Cactus can be protected from freezing by simply placing paper cups over the growing tips -- the area most susceptible to frost damage. Besides, they look delightful in their silly winter caps. Remove the caps after the dew has dried in the morning.
Most of the landscape shrubs that we use in our gardens here are impervious to frost damage. However, if you have tender plants such as fuchsias in your garden, you may wish to cover them with cardboard boxes. Agapanthus may freeze down to the ground, but don't worry, you couldn't kill it even if you wanted to. They will return next spring even if they turn to black mush.
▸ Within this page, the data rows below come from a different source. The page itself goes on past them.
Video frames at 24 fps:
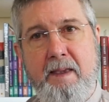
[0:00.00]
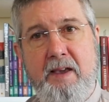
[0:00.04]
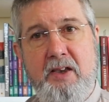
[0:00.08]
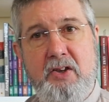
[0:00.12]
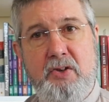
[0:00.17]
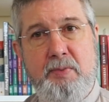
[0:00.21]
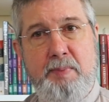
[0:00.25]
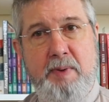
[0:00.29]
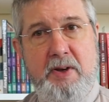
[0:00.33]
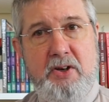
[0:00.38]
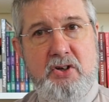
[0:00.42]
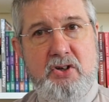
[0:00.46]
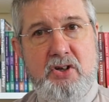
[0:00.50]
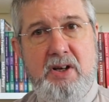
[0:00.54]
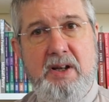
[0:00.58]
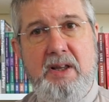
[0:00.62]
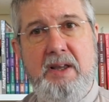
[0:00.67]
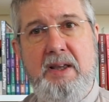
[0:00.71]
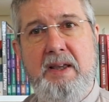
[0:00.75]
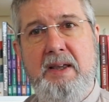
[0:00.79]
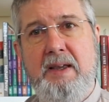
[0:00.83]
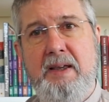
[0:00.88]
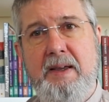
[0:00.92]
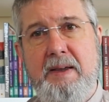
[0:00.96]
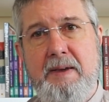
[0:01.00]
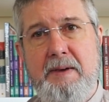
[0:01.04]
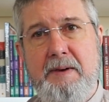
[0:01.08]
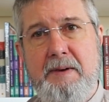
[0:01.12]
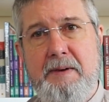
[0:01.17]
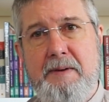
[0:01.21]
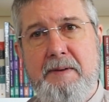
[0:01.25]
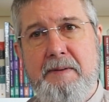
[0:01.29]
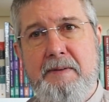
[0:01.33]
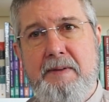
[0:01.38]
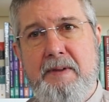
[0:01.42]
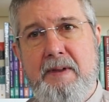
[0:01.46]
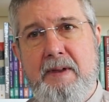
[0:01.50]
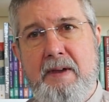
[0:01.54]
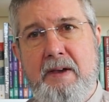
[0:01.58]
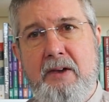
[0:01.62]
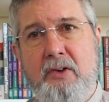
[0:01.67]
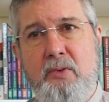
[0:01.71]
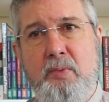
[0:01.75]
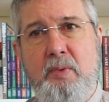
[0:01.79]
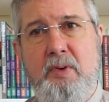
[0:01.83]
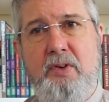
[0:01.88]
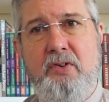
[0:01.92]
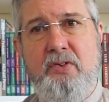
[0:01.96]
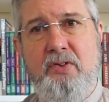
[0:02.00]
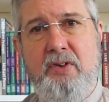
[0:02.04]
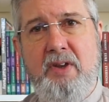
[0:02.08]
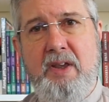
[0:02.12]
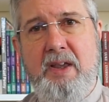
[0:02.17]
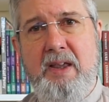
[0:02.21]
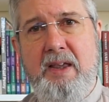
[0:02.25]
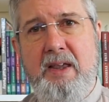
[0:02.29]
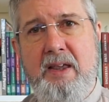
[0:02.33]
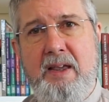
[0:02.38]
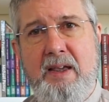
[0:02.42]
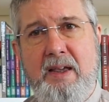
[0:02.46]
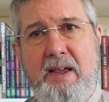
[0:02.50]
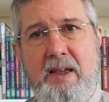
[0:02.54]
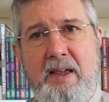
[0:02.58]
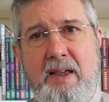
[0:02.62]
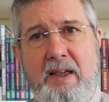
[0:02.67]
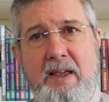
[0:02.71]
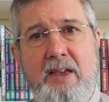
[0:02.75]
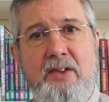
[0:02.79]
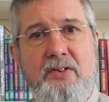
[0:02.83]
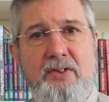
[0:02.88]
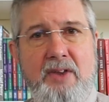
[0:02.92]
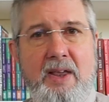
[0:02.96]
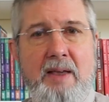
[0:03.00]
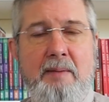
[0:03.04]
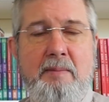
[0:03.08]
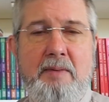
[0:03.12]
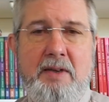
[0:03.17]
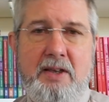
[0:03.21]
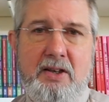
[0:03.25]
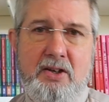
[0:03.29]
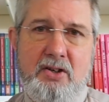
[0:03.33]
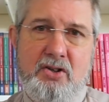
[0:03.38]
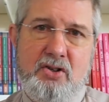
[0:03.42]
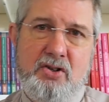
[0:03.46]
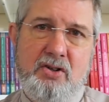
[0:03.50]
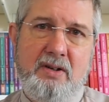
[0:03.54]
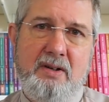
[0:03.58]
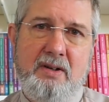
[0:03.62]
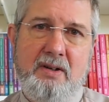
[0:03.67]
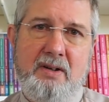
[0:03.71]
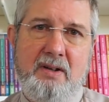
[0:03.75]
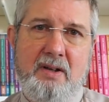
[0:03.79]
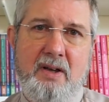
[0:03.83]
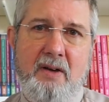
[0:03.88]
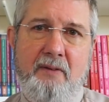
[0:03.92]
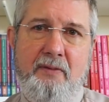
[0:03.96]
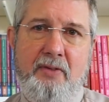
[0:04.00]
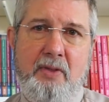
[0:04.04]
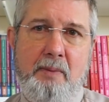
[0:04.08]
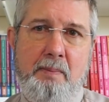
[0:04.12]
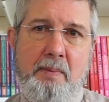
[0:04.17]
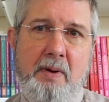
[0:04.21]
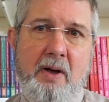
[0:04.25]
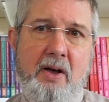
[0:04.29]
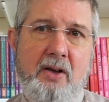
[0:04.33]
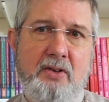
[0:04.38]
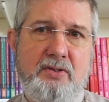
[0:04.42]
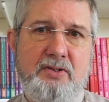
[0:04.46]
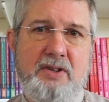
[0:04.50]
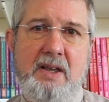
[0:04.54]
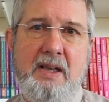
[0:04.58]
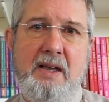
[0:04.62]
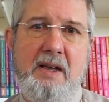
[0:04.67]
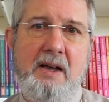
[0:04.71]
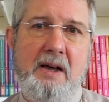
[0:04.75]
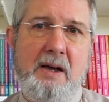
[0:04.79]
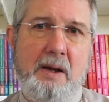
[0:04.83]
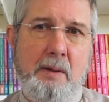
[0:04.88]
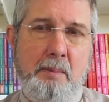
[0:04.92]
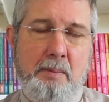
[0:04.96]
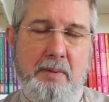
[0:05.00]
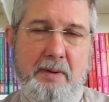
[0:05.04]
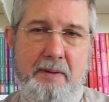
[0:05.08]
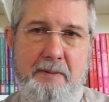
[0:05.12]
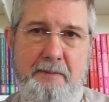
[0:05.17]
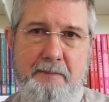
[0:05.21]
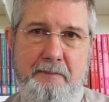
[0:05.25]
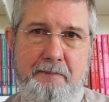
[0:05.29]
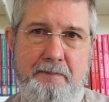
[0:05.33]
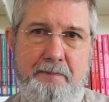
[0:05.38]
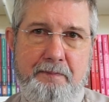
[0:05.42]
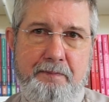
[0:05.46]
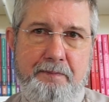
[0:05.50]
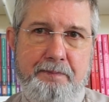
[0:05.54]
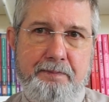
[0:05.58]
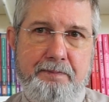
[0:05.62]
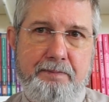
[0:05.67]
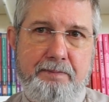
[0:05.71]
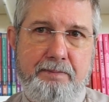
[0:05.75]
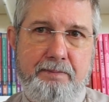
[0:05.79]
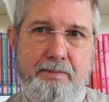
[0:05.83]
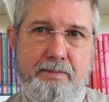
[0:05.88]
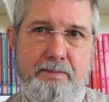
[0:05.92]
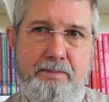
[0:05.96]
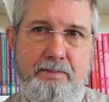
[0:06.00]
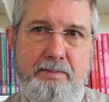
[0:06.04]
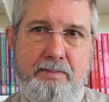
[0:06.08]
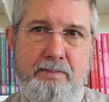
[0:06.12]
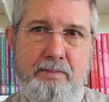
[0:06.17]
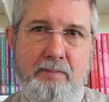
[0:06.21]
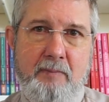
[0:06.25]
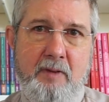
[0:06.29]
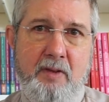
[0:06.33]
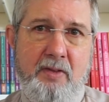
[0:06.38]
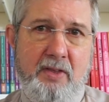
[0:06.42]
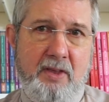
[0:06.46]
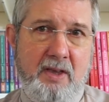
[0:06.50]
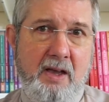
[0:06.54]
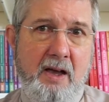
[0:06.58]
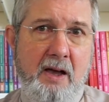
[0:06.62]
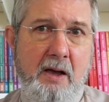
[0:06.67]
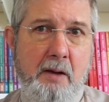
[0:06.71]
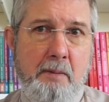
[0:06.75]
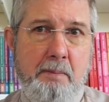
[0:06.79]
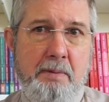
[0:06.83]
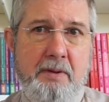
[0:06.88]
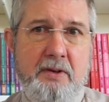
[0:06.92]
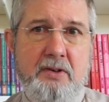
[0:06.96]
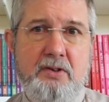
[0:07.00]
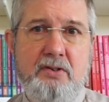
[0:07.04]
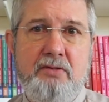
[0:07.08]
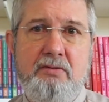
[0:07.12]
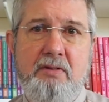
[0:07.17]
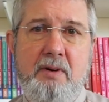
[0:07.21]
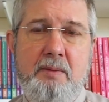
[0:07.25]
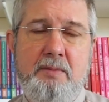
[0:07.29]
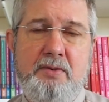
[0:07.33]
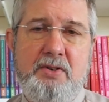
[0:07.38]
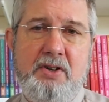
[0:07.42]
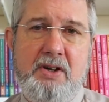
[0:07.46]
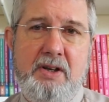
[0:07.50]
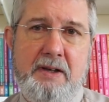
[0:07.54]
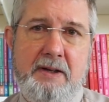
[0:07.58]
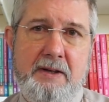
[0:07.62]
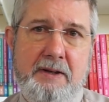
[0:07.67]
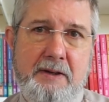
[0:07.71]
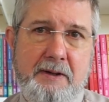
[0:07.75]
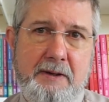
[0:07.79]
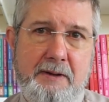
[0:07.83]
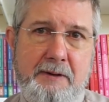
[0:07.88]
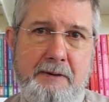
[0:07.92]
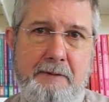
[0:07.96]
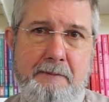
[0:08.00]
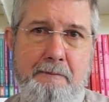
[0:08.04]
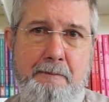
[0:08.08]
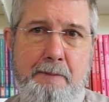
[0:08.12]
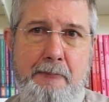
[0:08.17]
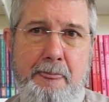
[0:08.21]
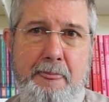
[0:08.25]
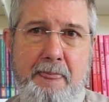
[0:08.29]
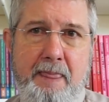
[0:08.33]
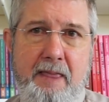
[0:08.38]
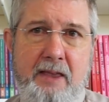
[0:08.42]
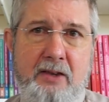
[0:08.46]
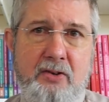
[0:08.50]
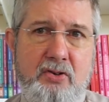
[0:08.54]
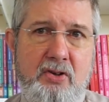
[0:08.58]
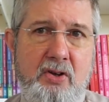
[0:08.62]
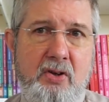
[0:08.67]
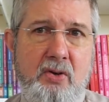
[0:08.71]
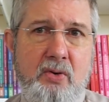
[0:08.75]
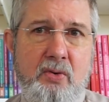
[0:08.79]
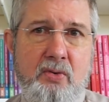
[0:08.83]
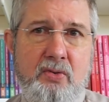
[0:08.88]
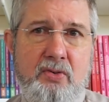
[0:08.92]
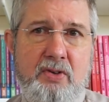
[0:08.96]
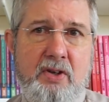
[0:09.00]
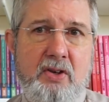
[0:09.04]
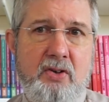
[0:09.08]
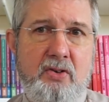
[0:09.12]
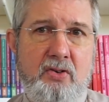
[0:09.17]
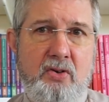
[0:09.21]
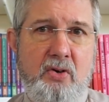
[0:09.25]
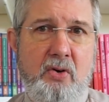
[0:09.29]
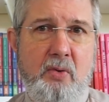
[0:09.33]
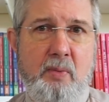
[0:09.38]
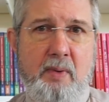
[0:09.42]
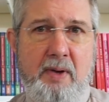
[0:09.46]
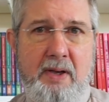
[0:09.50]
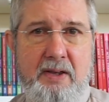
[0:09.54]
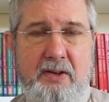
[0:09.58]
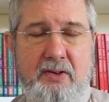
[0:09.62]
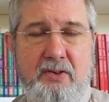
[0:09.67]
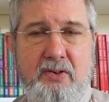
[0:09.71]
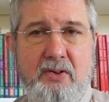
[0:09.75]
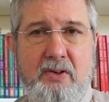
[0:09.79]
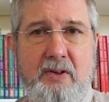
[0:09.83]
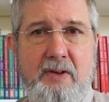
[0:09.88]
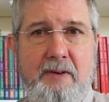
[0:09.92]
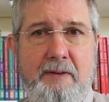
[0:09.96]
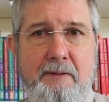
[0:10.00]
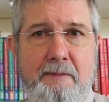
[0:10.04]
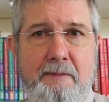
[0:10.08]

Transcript: Especially as we see his image of the passing cup. The cup in Scripture is used in two ways.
Do not prune frost-damaged plants. Pruning encourages new growth that may be nipped by frosts later in the season. Also, the withered foliage will actually protect undamaged wood. Don't throw anything away even if you think it's dead. I knew a lady who collected cymbidium orchids and had over 100 magnificent plants in her collection. After the frost of '89, she threw them all out except for a few she wanted to keep for the containers. Those few recovered as soon as the weather warmed in the spring and she was heartsick with unnecessary loss of her collection.
Don't walk on the grass, even though it looks like an irresistible winter wonderland. Your footsteps will crush and burst the frozen cells in the blades of grass causing black footprints all across the turf for weeks.
Keep your eyes and ears open and spring to action at the first hint of cold weather. And one more thing: Please keep a birdbath full of clean water and keep the birdfeeders stocked during the winter. Your feathered friends will thank you!